Task prompt
Word for word, restate each of the records below.

*****

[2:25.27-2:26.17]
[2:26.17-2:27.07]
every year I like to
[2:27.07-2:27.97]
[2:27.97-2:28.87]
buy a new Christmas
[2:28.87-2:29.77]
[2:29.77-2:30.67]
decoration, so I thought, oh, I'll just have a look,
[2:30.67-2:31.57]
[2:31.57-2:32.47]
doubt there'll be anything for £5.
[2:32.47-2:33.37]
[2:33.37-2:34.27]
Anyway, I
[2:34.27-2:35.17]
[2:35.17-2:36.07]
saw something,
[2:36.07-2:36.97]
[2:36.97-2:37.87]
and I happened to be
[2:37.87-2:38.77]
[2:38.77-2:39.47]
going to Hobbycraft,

*****

Answer to this exercise
[2:25.27-2:26.17]
[2:26.17-2:27.07]
every year I like to
[2:27.07-2:27.97]
[2:27.97-2:28.87]
buy a new Christmas
[2:28.87-2:29.77]
[2:29.77-2:30.67]
decoration, so I thought, oh, I'll just have a look,
[2:30.67-2:31.57]
[2:31.57-2:32.47]
doubt there'll be anything for £5.
[2:32.47-2:33.37]
[2:33.37-2:34.27]
Anyway, I
[2:34.27-2:35.17]
[2:35.17-2:36.07]
saw something,
[2:36.07-2:36.97]
[2:36.97-2:37.87]
and I happened to be
[2:37.87-2:38.77]
[2:38.77-2:39.47]
going to Hobbycraft,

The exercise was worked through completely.